● Directions
A faithful, complete transcript of the entries below, without pictures, should be returned.

Information provided below:

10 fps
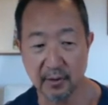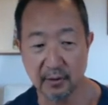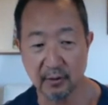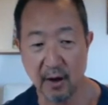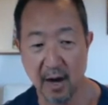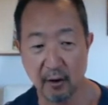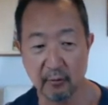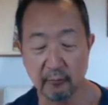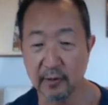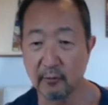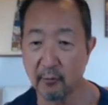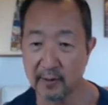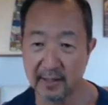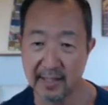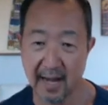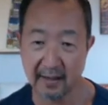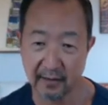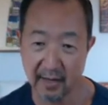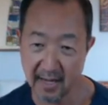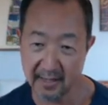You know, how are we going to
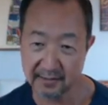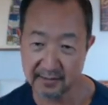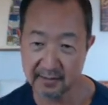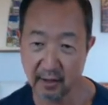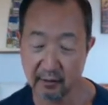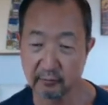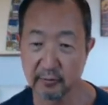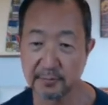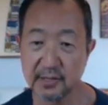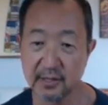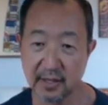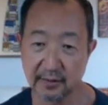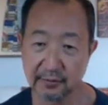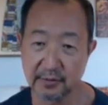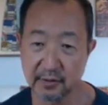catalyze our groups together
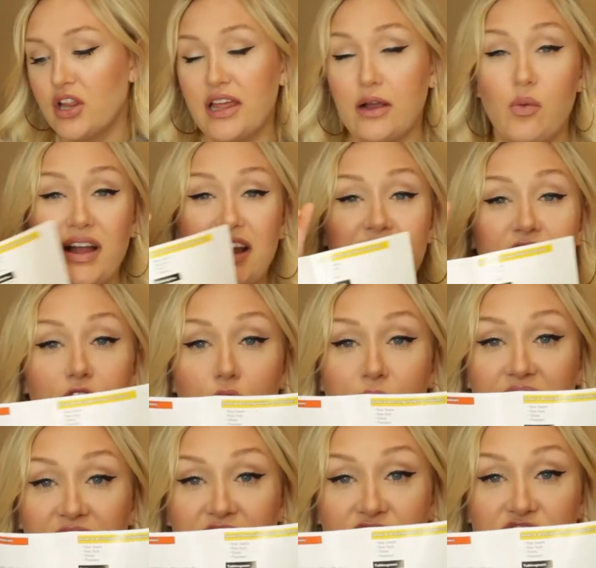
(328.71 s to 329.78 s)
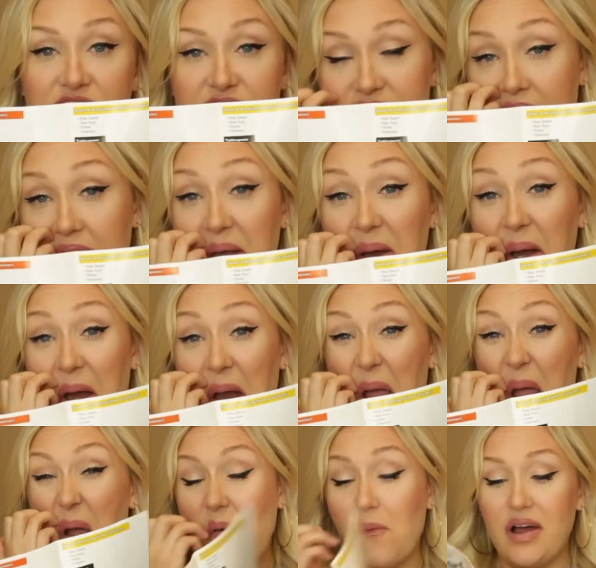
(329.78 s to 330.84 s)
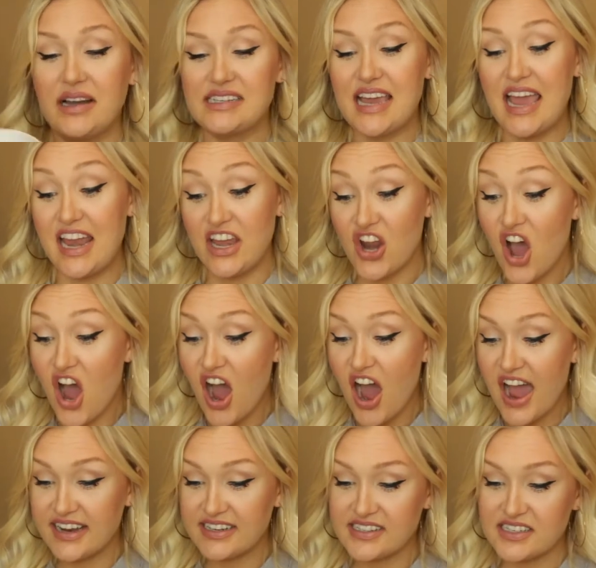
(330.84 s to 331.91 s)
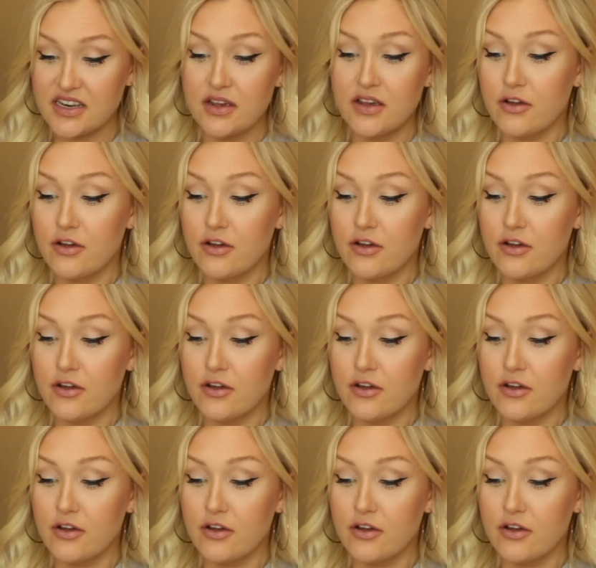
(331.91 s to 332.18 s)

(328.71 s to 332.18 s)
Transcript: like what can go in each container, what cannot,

End of Information provided.

● Reply to the task
10 fps
You know, how are we going to
catalyze our groups together
(328.71 s to 329.78 s)
(329.78 s to 330.84 s)
(330.84 s to 331.91 s)
(331.91 s to 332.18 s)

(328.71 s to 332.18 s)
Transcript: like what can go in each container, what cannot,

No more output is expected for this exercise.